** Try it **
Your answer should be every line of the records that contains the word "second".

** Material to process **
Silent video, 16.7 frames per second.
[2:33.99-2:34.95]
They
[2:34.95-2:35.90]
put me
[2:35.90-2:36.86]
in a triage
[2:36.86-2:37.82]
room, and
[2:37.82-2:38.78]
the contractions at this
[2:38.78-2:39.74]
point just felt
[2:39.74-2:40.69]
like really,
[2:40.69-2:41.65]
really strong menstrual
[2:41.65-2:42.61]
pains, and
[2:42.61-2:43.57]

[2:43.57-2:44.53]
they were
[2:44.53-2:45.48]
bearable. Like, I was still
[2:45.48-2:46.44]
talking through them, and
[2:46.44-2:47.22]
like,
* * *
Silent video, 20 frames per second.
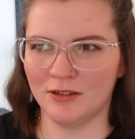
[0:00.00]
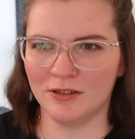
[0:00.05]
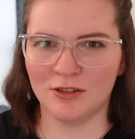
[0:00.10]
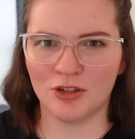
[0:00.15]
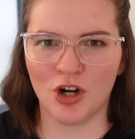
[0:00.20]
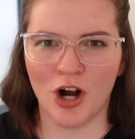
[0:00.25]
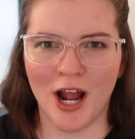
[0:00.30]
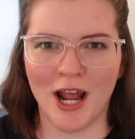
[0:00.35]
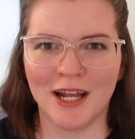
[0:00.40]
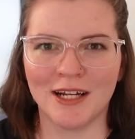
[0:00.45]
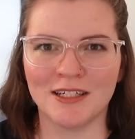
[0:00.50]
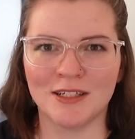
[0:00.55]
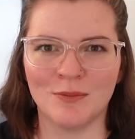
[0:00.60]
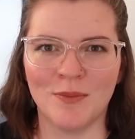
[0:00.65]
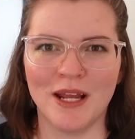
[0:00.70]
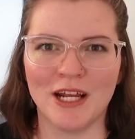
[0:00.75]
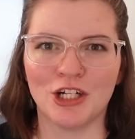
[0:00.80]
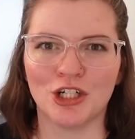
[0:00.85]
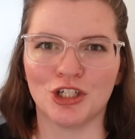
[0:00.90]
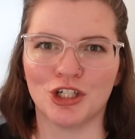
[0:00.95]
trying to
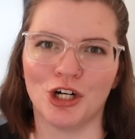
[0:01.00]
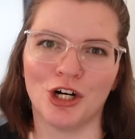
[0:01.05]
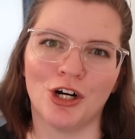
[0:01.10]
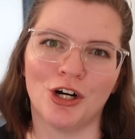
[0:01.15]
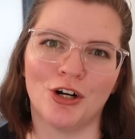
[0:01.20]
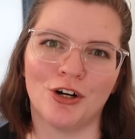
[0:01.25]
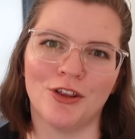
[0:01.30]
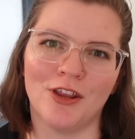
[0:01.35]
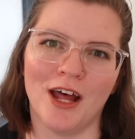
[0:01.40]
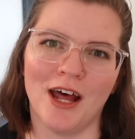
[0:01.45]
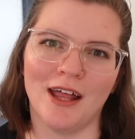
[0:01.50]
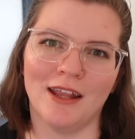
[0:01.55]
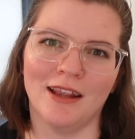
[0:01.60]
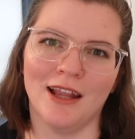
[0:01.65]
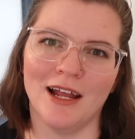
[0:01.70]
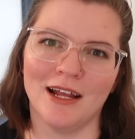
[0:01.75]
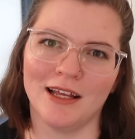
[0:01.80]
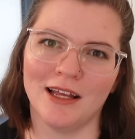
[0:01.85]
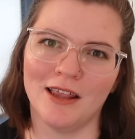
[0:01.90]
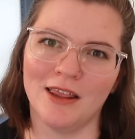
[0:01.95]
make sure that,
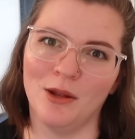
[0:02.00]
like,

** Exercise response **
Silent video, 16.7 frames per second.
Silent video, 20 frames per second.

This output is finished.